Petrol üretiminden kaynaklı kirlenme nedeniyle havada artan zehirli parçacıkların miktarına da işaret edilen yorumda, Suudi Arabistan’da halkın yüzde 25’inin, Katar ve Kuveyt’te ise nüfusun yüzde 20’sine yakınının astım hastası olduğu bilgisi paylaşıldı. Yorumda, yüzyılın sonuna gelindiğinde Mekke’de Hac ziyaretinin yapılmasının dahi zorlaşabileceğine dikkat çekildi.

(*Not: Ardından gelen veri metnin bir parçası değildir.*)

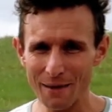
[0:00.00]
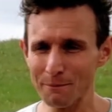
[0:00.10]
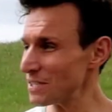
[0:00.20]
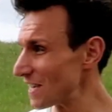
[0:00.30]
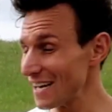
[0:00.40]

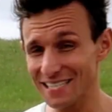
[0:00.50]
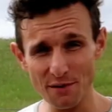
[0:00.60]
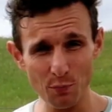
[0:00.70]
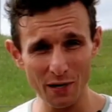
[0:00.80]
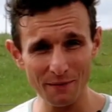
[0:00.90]
Mercedes
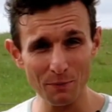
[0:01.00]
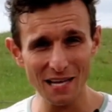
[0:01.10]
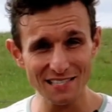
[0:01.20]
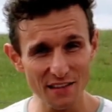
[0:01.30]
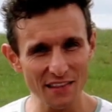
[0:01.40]
have put in
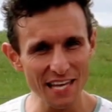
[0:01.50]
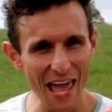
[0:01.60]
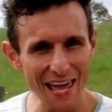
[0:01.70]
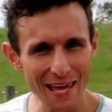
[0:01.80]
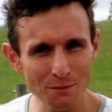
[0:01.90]
place the
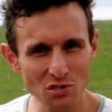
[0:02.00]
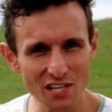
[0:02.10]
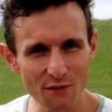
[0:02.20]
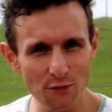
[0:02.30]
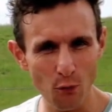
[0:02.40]

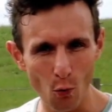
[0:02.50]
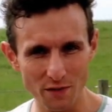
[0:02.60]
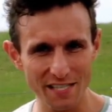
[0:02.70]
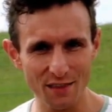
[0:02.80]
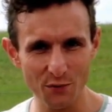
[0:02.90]
AMG
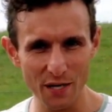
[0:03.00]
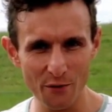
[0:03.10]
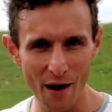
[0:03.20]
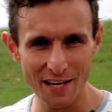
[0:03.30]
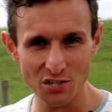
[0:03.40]

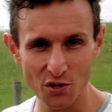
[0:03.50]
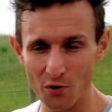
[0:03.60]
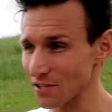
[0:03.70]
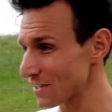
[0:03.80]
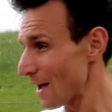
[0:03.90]
43 range
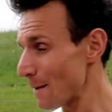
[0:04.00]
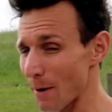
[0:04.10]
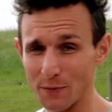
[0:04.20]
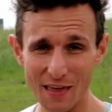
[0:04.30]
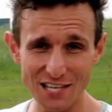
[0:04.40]
across
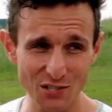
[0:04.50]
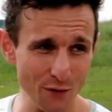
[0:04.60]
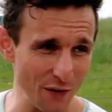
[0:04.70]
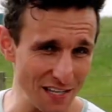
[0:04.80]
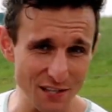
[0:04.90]
both the
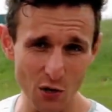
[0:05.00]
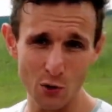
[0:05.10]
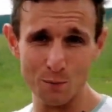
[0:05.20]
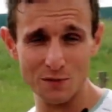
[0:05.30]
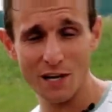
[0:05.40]
SUVs, the
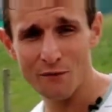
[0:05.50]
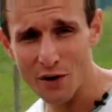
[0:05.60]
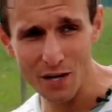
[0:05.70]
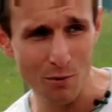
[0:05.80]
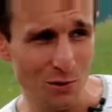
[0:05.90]
coupes, the
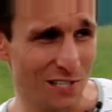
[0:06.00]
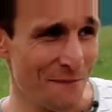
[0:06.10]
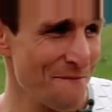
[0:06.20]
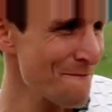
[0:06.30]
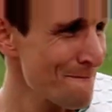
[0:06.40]
convertibles.
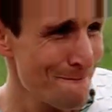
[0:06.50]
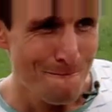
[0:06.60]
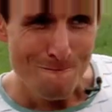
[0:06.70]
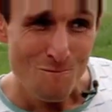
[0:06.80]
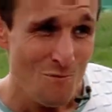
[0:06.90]

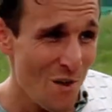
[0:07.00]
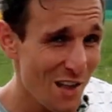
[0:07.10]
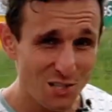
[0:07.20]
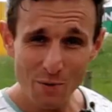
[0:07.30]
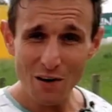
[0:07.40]

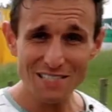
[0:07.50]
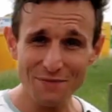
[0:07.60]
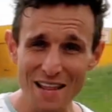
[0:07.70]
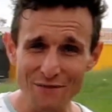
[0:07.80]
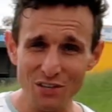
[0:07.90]
To be honest,
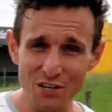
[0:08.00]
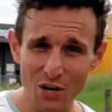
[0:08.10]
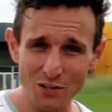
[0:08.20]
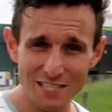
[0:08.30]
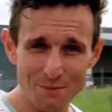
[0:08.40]
I've never done a
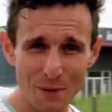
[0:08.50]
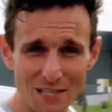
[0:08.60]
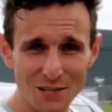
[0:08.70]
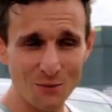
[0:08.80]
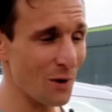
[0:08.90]
content
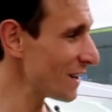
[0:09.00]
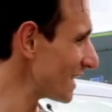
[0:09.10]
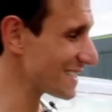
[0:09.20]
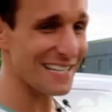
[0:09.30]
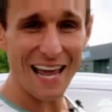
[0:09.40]
piece on one.
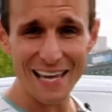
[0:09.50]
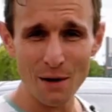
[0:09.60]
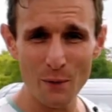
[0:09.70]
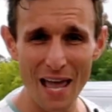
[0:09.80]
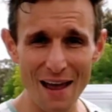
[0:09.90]

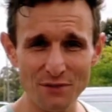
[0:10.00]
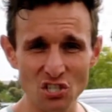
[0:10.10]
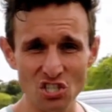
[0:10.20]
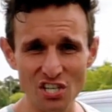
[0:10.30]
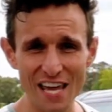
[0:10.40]
Today we have the
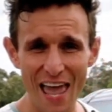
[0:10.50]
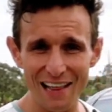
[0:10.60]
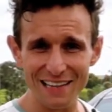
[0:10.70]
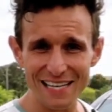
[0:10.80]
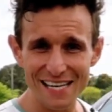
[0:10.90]

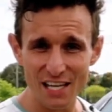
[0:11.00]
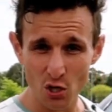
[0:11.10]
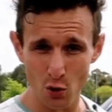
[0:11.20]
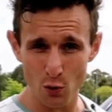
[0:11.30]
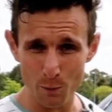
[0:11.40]
GLE
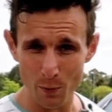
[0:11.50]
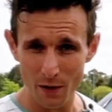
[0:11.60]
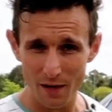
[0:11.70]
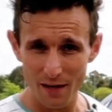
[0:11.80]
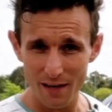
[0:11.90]
Coupe
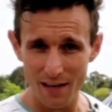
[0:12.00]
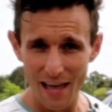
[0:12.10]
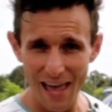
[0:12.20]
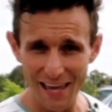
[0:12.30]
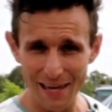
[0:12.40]

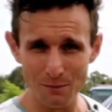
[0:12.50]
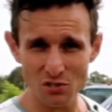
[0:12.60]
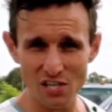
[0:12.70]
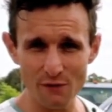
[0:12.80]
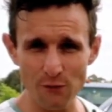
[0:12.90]

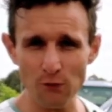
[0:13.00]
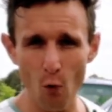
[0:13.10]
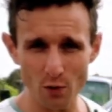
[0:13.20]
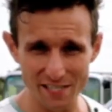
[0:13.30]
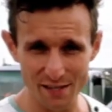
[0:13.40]
AMG
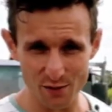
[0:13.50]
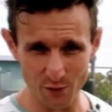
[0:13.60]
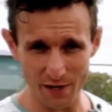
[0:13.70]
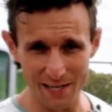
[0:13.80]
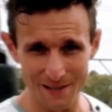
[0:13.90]

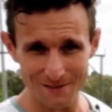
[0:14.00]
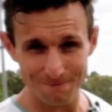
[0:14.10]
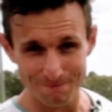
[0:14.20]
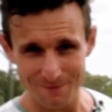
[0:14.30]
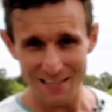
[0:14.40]
43.
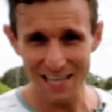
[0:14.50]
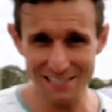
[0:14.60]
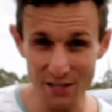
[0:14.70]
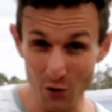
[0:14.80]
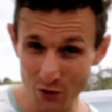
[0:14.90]

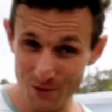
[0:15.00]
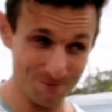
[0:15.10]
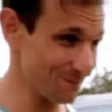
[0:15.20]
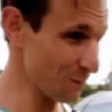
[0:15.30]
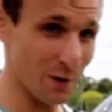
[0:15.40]
Is it good?
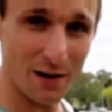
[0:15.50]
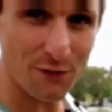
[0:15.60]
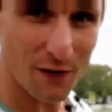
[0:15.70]
We're going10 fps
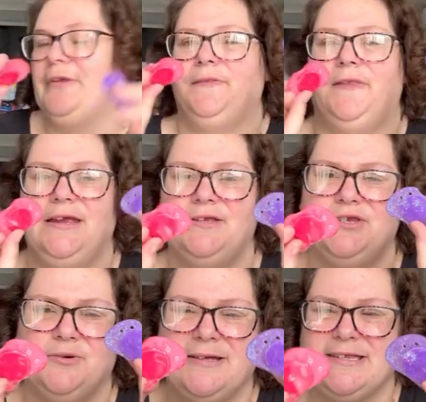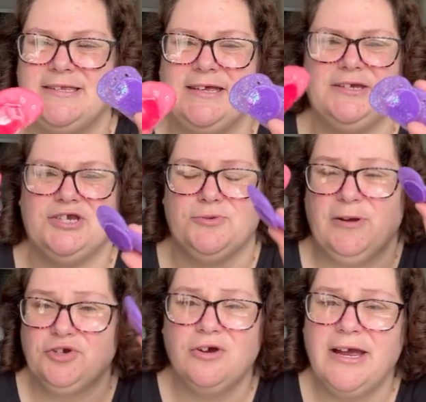These two, as I said, are just
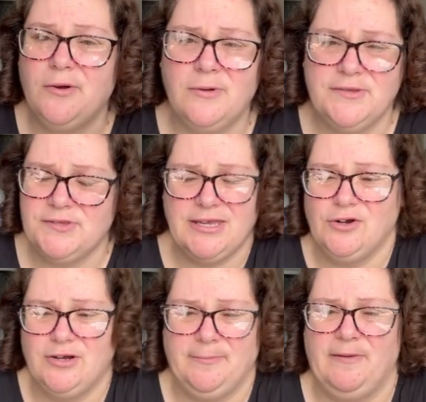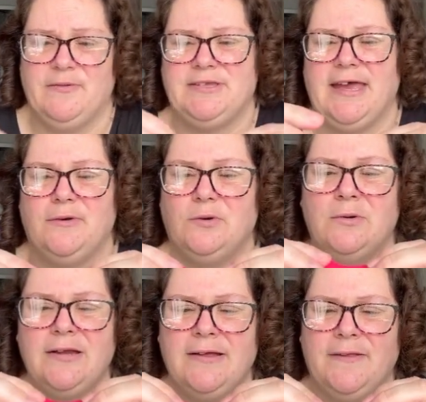my trial ones. They're not going to be for sale.
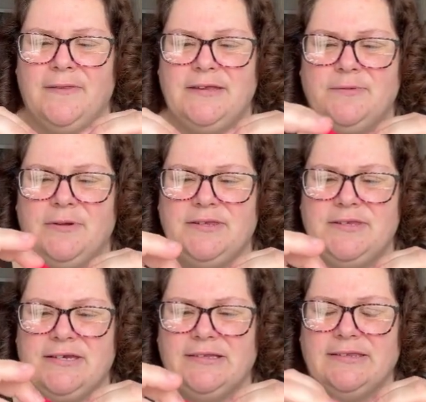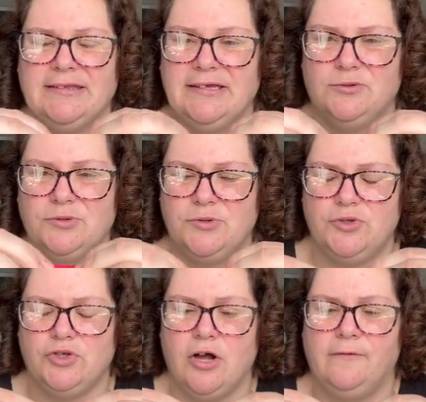This one's still a little
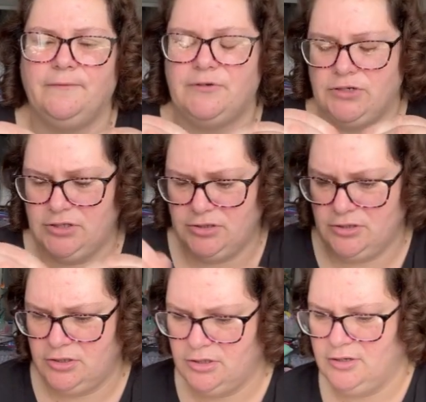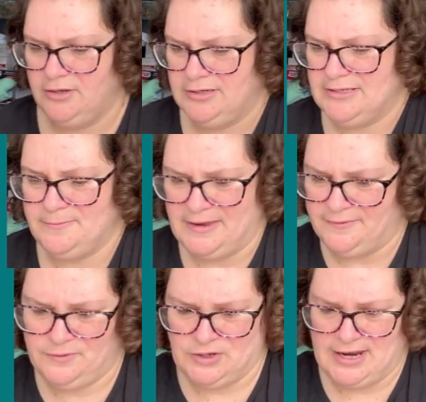soft. It's been a
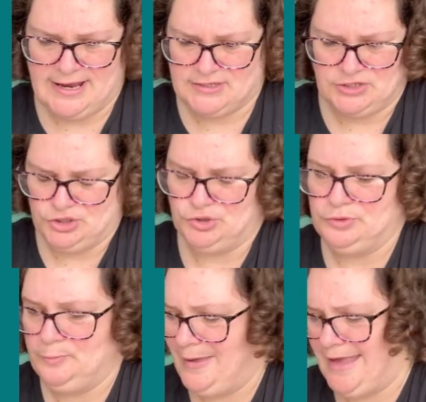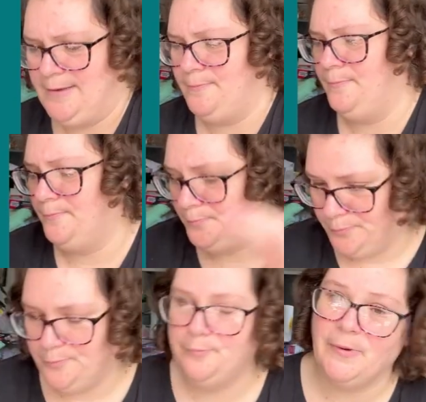few days, it shouldn't be.
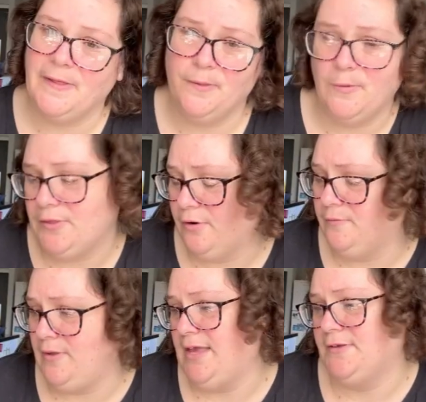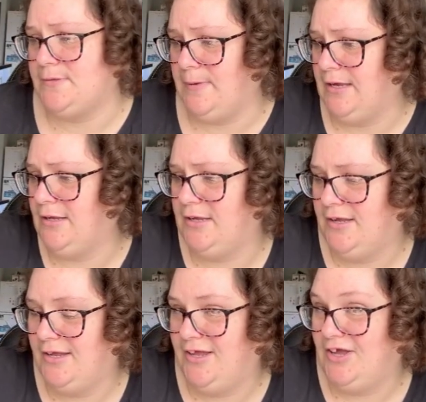But the weather over here is a bit
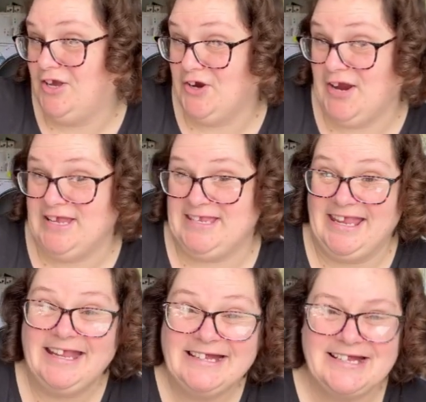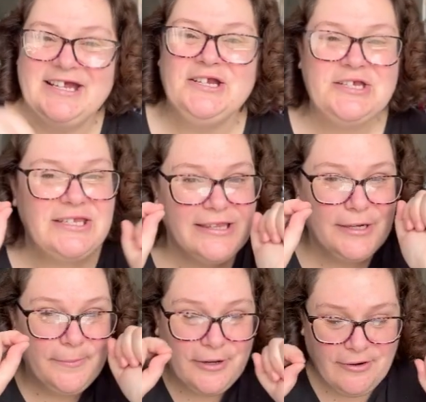crazy. Just a
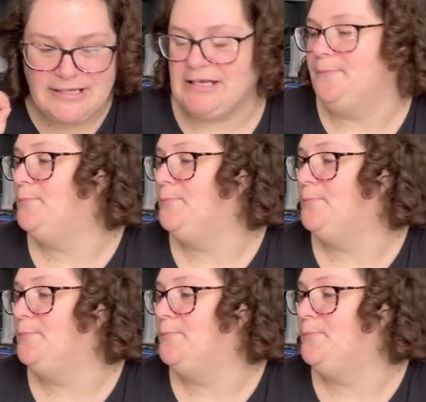little bit crazy.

Körfez ülkelerinin 2015 yılındaki Birleşmiş Milletler (BM) İklim Anlaşması müzakerelerindeki tavrına da değinilen yorumda, atmosferi en çok kirleten bu ülkelerin ‘enerji dönüşümü’ için yapılması planlanan ekonomik yardımlardan yararlanmak istediği hatırlatıldı.
YENİLENEBİLİR ENERJİLERE YATIRIM TEK OLUMLU NOKTA
L’Orient-Le Jour’un yorumunda olumlu olarak gösterilen iki nokta ise, kimi ülkelerde sürdürülebilir bir biçimde inşa edilecekleri savunulan Neom ve Masdar kentleri ile bu ülkelerde yenilenebilir enerji kaynaklarına yapılan yatırımlar gösterildi. Ancak Suudi Arabistan’ın Neom; Birleşik Arap Emirlikleri’nin ise Masdar kentleri projelerinin bu ülkelerin ekolojide sorunları çözemedikleri için bir tür dikkatleri başka yöne çekme çabası olduğu savunuluyor.
Ancak gazetenin yorumunda, özellikle Birleşik Arap Emirlikleri’nin güneş enerjisine yaptığı yatırımların önemli düzeyde olduğunu ifade edildi.